Я уже в третий раз за вечер развел руками, в этот раз безо всякой подоплеки. Просто я действительно не помню, что произошло в той гостинице и куда подевались два десятка стражей.
— Он оскорбил меня, — уже спокойным голосом проговорил Герман. — Я в своем праве. Если этого смерда не осадить, потом десятки таких же возомнят о себе невесть что.
— Ох, как же вы неправы, — прозвучал еще один знакомый голос.
В нашем и так безмерно разросшемся кружке прибавилось. Обладателем текучего, как талый снег, голоса был высокий статный мужик, слегка седоватый. Его сопровождали строгая леди с забранными в пучок черными волосами и девушка-одуванчик лет пятнадцати.
— Герцог? — приподнял брови я, узнав клиента банка. Именно с ним не так давно довелось обмывать удачную сделку.
— Удивительная память, — улыбнулся знакомый и повернулся к своим дамам. — Позволь представить тебе мою жену Беллу и дочь Иду.
— Очень приятно, — ответил я и, поклонившись, приложился к обеим ручкам. Да сегодня просто аншлаг, а я попал между молотом и наковальней!
— А ты, смотрю, время не теряешь, — усмехнулся герцог, имя которого я забыл. — Заводишь новые полезные знакомства? Похвально, юноша, похвально.
Стоявшие позади друзья молчали. Они-то знали эту историю с герцогом, во всяком случае, они знали все, что знал я. А вот Герман, Элиот и Азалия смотрели на меня с легким удивлением.
— Но уважаемый Дарий прав — с выпивкой тебе лучше не шутить.
— Если честно, я практически ничего не помню! — посетовал я.
Босс с герцогом переглянулись, и я позволил себе улыбнуться.
— Потом расскажу, — пообещал гном и повернулся к открывшемуся входу в длинный коридор. — А сейчас нам следует пройти на свои места.
— Было бы неплохо, если бы все знали эти свои места, — пробурчал Герман, все же развернувшись в противоположную сторону.
Когда мы почти дошли до дверей, ко мне подошел герцог.
— Вы мой должник, Тим, — обронил он и удалился вместе со своей семьей.
Мы же всемером направились к лестнице, ведущей на второй этаж, где, как можно догадаться, были ложи, в одну из которых нас всех и пригласили. Поднявшись по ступеням, мы очутились в другом коридоре, а вскоре зашли в саму ложу. В целом я не заметил ничего особенного: тот же красный бархат, оркестровая яма, сцена, ложи и нижний зал. В той же Мариинке, например, намного красивее. Здесь все слишком просто. Будем надеяться, что сама опера не столь пресна.

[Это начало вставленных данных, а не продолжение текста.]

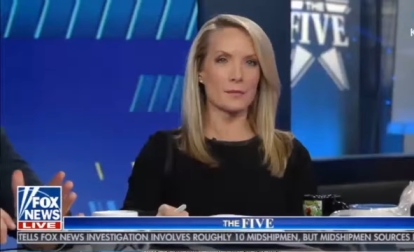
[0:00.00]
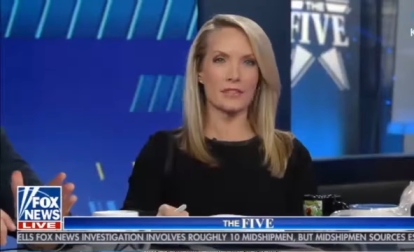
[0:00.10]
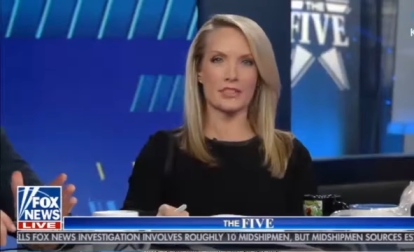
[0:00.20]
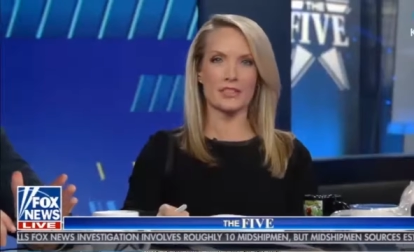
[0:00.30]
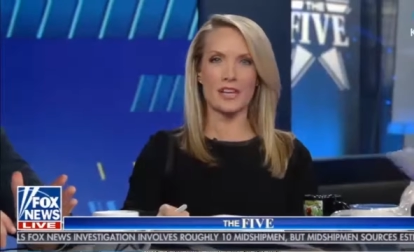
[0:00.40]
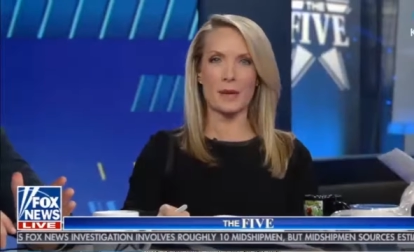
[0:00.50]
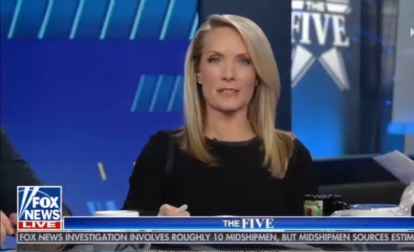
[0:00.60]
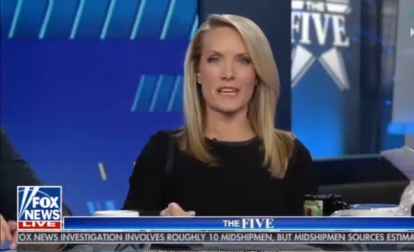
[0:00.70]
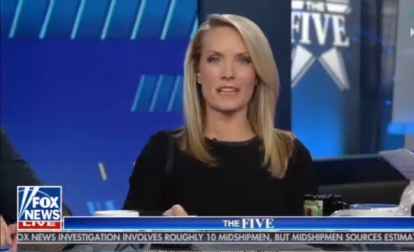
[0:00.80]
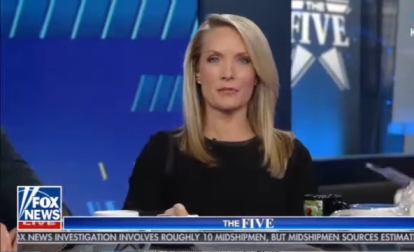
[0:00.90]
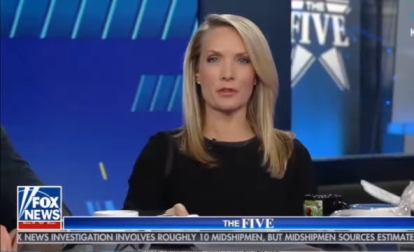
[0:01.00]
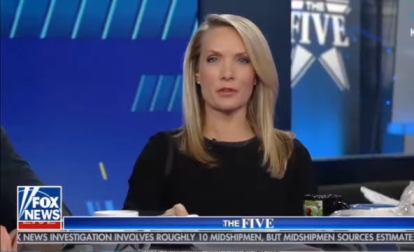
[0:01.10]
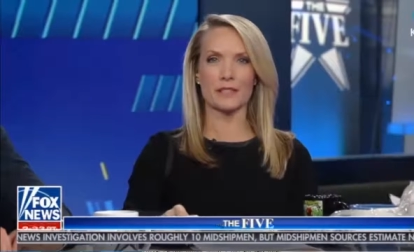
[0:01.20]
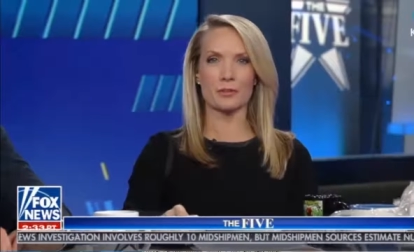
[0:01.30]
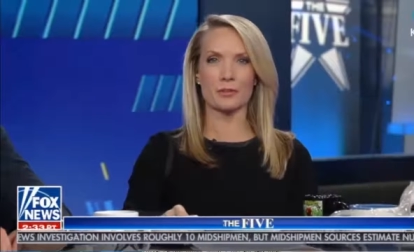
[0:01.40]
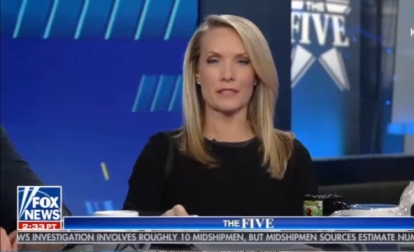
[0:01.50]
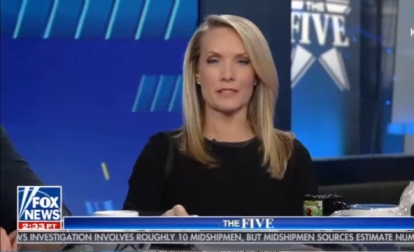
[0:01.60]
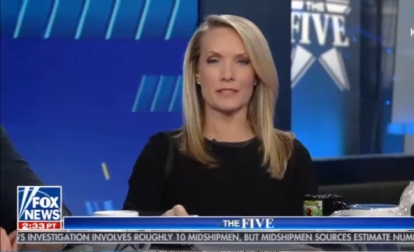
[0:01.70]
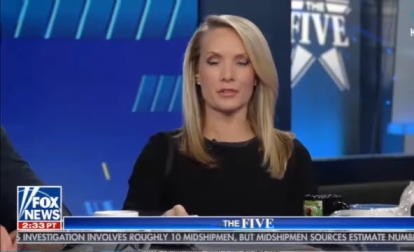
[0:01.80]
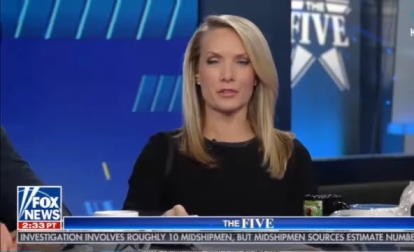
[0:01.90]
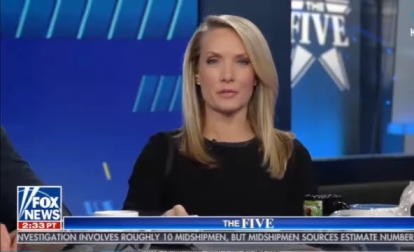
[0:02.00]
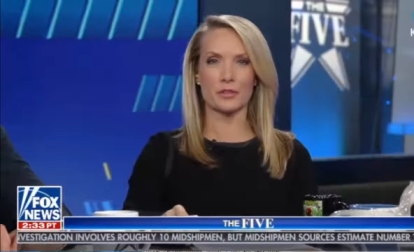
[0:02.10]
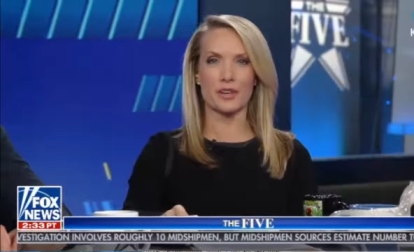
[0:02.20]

some serious topics. California's in President Trump's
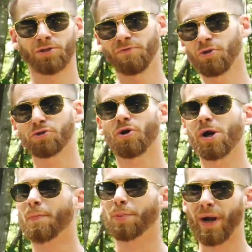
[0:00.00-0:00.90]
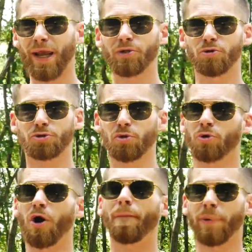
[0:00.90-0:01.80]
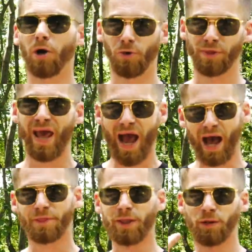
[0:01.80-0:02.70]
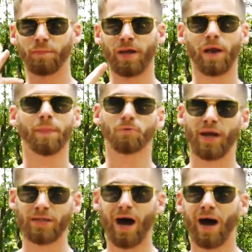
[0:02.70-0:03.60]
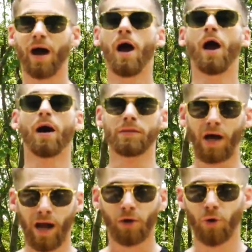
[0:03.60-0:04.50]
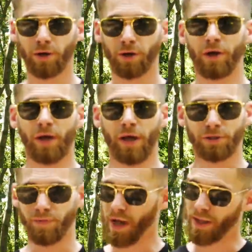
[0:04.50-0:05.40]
So if you start a brand new shooter on both, I think they'll pick up the red dot a lot quicker. So, but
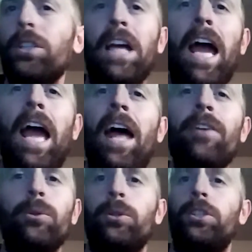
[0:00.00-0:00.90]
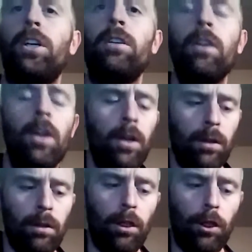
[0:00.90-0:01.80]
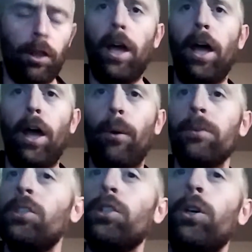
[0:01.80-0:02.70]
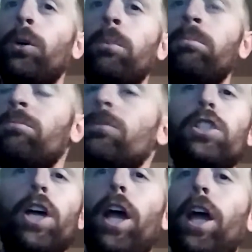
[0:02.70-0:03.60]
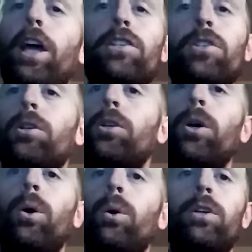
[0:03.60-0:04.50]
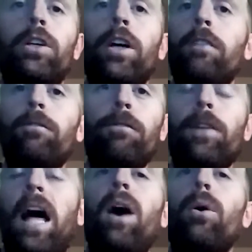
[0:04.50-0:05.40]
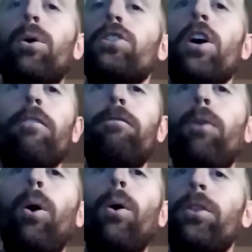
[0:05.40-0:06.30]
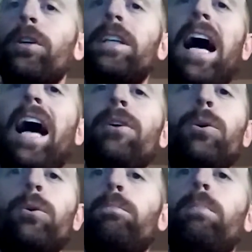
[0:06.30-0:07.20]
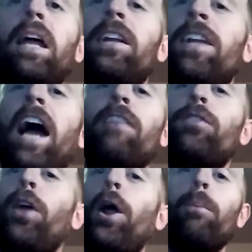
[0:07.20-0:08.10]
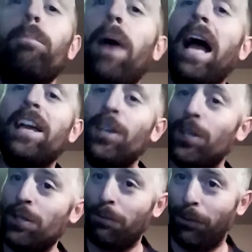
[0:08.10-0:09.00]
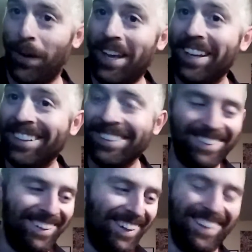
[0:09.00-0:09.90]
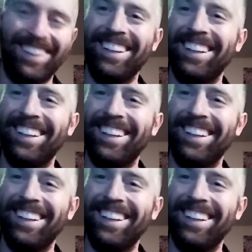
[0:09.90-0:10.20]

Candles there, and some days ago cut flowers for the guy who spent night there by his friend.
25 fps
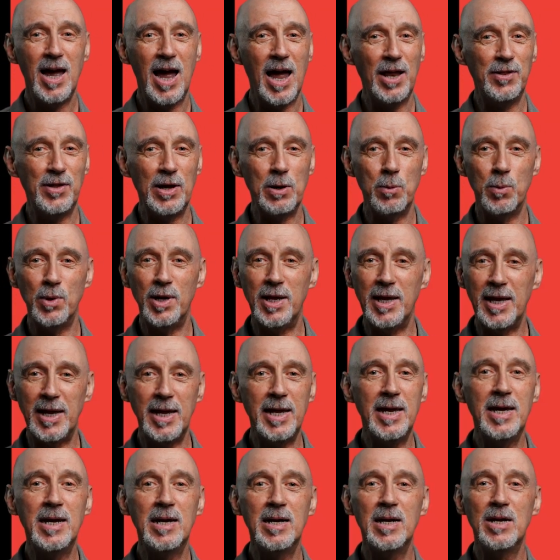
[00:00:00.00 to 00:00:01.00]
and they would
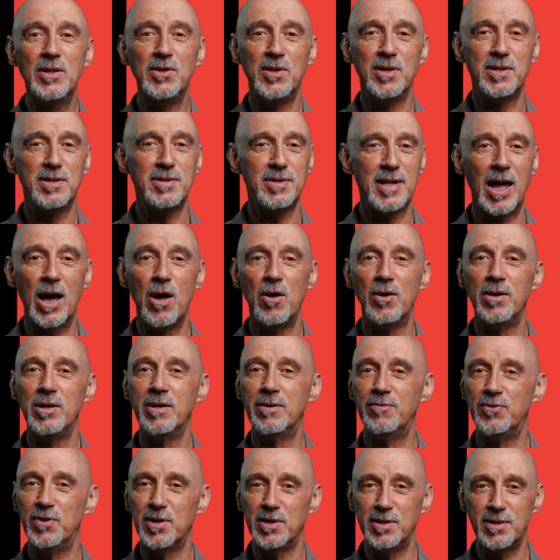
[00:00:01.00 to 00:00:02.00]
hear the sound
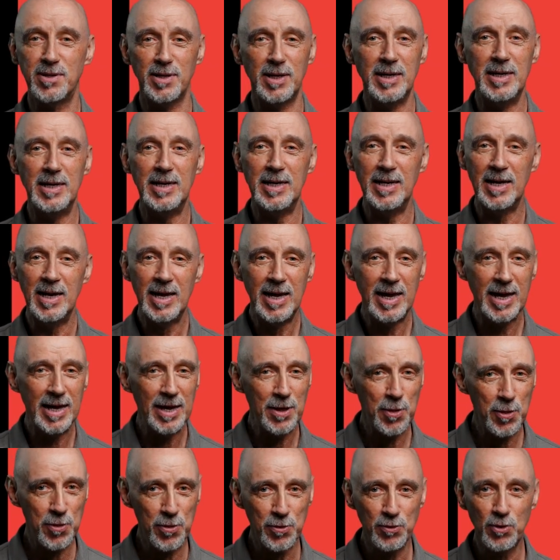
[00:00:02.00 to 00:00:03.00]
of the sea
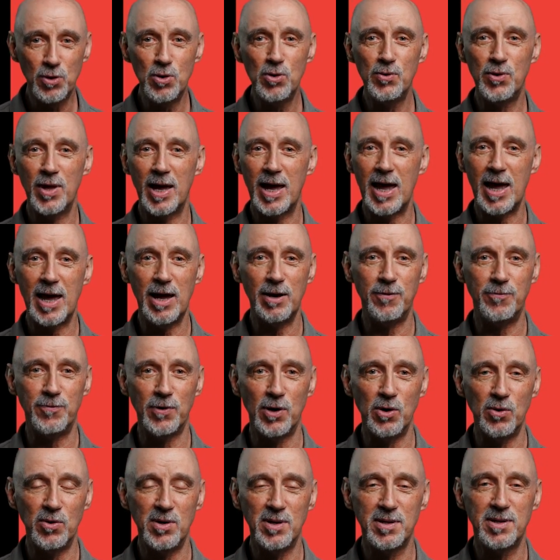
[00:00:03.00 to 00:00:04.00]
through their
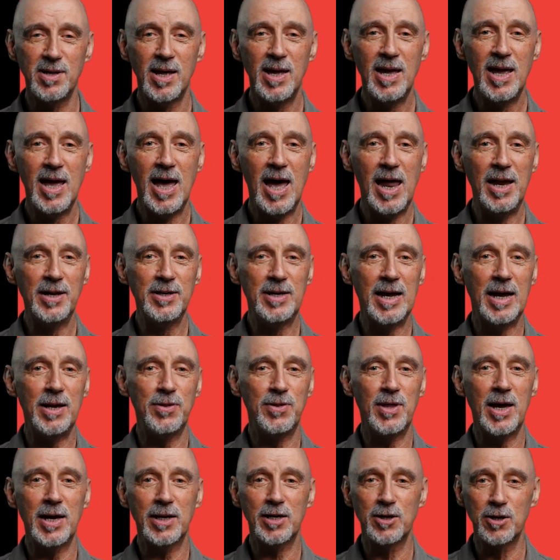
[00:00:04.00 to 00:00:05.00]
headphones and get
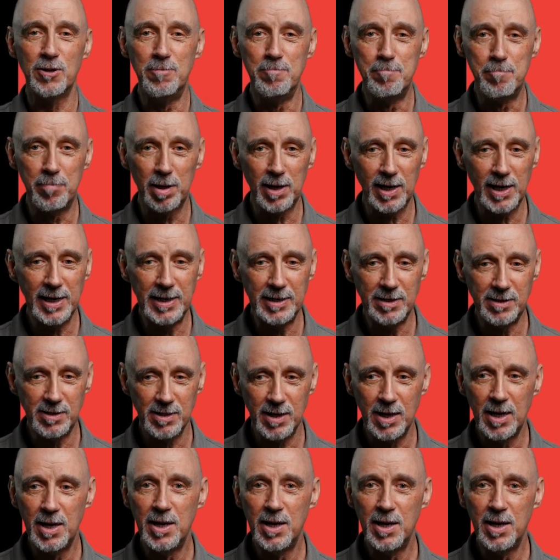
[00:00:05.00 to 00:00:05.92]
that complete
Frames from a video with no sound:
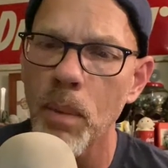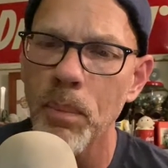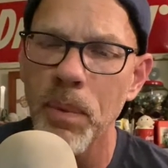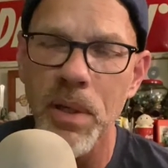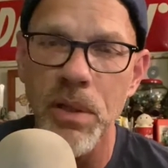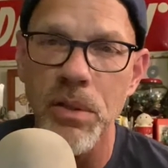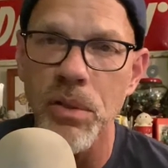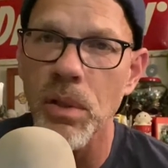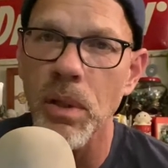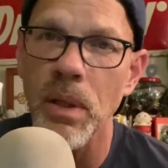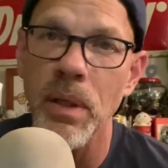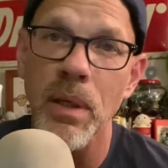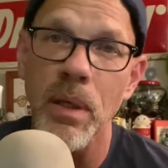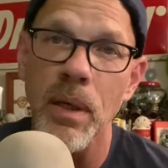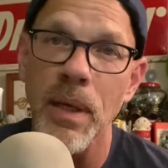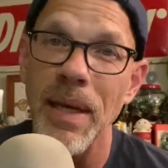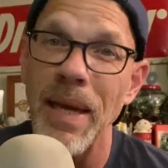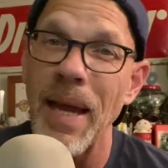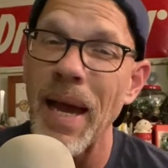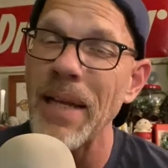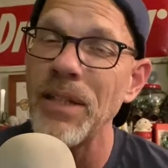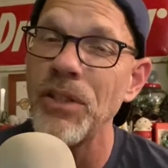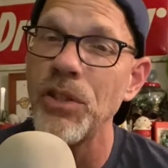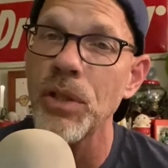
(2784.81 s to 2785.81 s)
Because look,
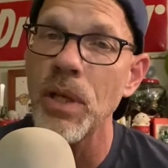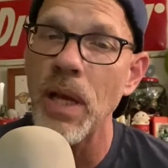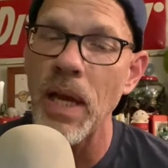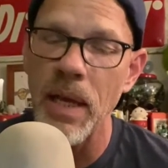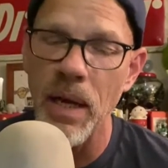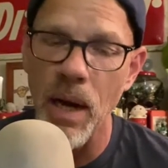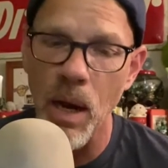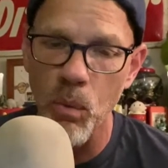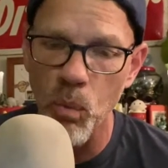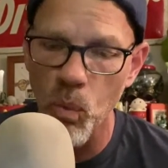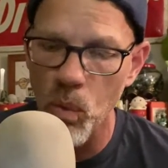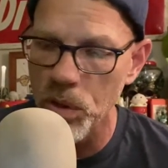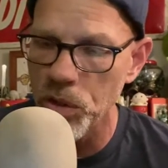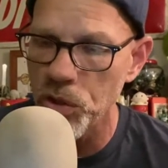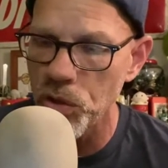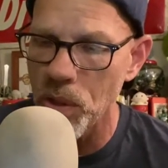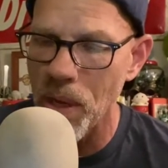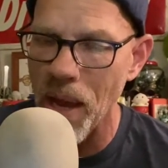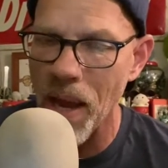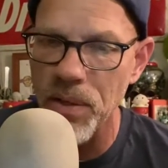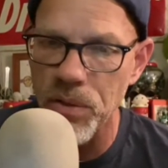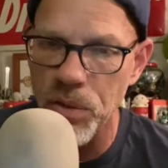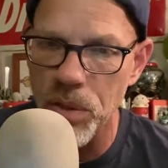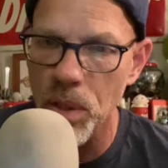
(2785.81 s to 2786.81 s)
I just, and I want you
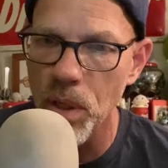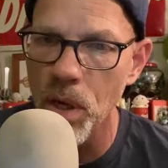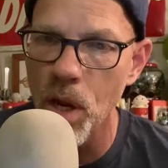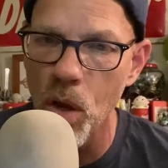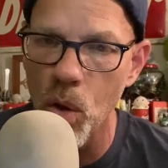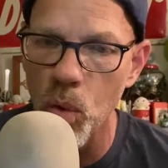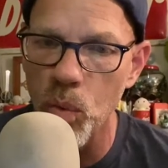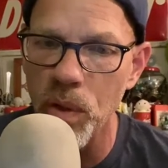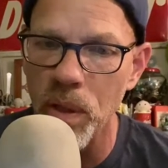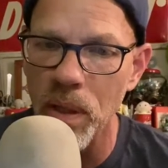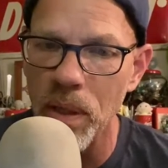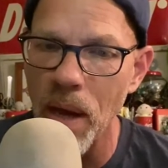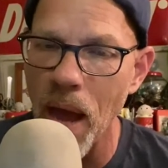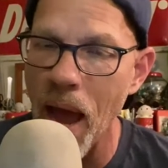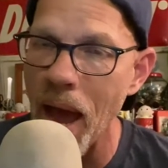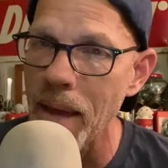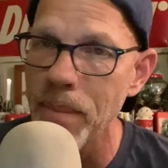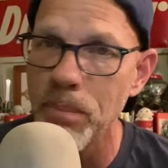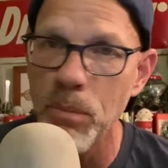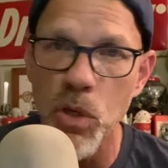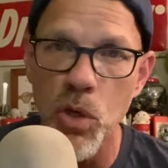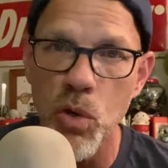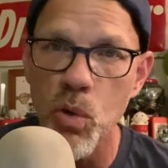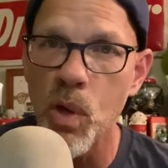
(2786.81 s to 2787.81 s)
guys to know that
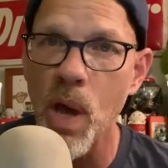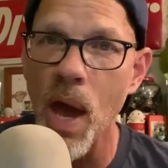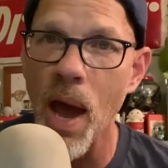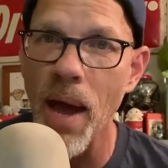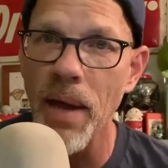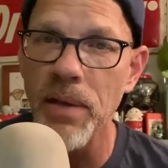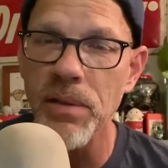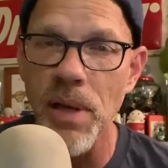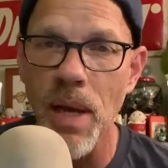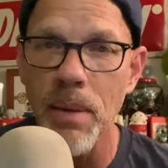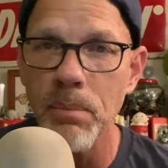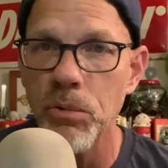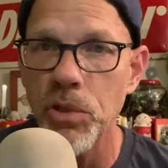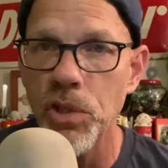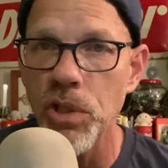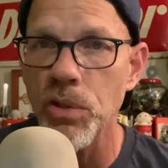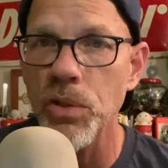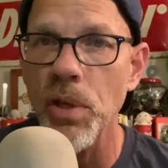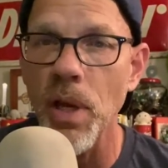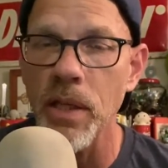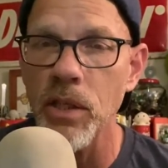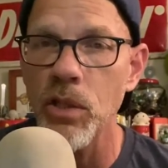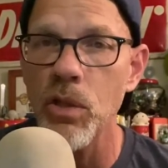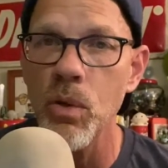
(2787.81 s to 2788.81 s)
I'm you guys. I'm just
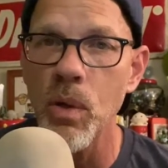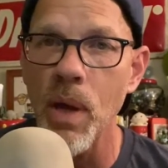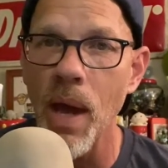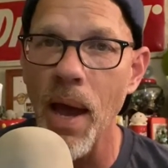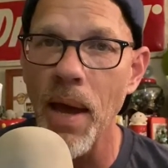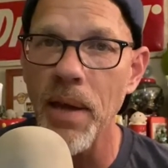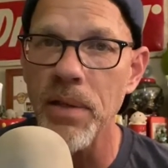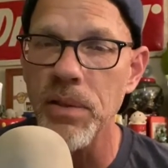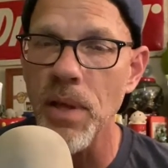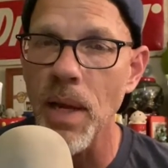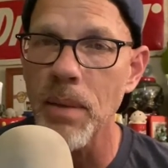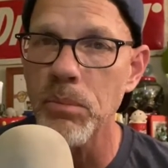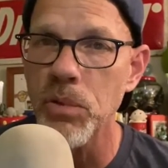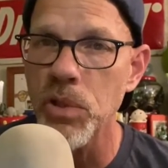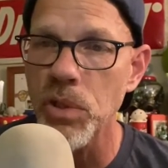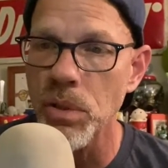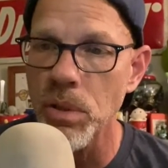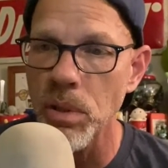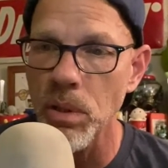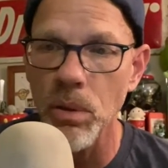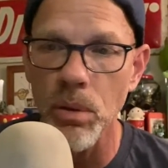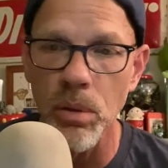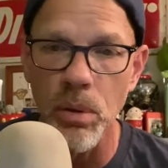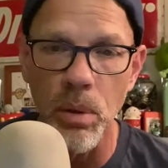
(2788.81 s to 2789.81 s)
like you guys. I'm
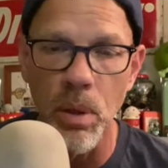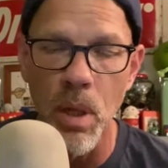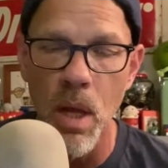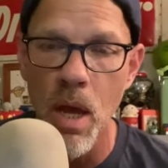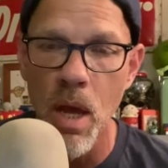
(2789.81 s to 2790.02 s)
still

И вновь мне пришлось подавать руку Лейле, дабы помочь ей сесть. Вскоре к нам в дверь постучались, и один из лакеев принес очки-амулеты, заменявшие театральные бинокли. В ложе снова заструился привычный для благородных диалог. Казалось, недавний конфликт был забыт, но я чувствовал негативную энергию, источаемую Германом. Вообще я стал много тоньше ощущать то, чего раньше не замечал. Мой первый наставник, Добряк, был прав, когда разделял два потока — энергию мира, используемую в повседневности, и энергию жизни, которую мы использовали для своих техник.
Каждый из этих потоков я ощущал по-разному. Мировая энергия для меня нечто эфемерное, неосязаемое. Как легкое дуновение ветерка в жаркий летний день, как первый лист, сорвавшийся осенью с еще зеленого дерева. Мировая энергия являлась чем-то, что пронизывало все, но при этом она старалась «обтечь» меня. Очевидно, это связанно с тем, что в некотором роде я не являюсь частью этого мира. Получается, мой резерв мизерен не потому, что я слаб, а потому, что мир не принимает меня, не доверяется мне.
С другой стороны — энергия жизни. Это ревущий поток, пробивающий себе путь через тающие льды. Размывая их, он усиливается с каждой секундой. Это яростное пламя, пылающее глубоко в груди: оно согревает, но стоит чуть ослабить заслонку, может и обжечь. И здесь я тоже дошел до сути. В столь позднем возрасте я смог стать Тенью-одиночкой, наемным убийцей, не из-за скрытых талантов, а лишь потому, что в одном теле томится жизненная энергия двух существ — моя и Ройса, изначального его обладателя. Мне понадобилось полгода сидения в библиотеке, чтобы докопаться до сути своих возможностей, вот только в магической практике это не помогает ни на йоту.
— Что на тебя нашло? — прошептала Лейла, когда разговор стал затухать одновременно с гаснущим светом.
— Понятия не имею. — Что-то я сегодня вру и не краснею. — Кажется, дает о себе знать моя будущая профессия.
— Не будешь сдерживаться — никакого будущего не светит.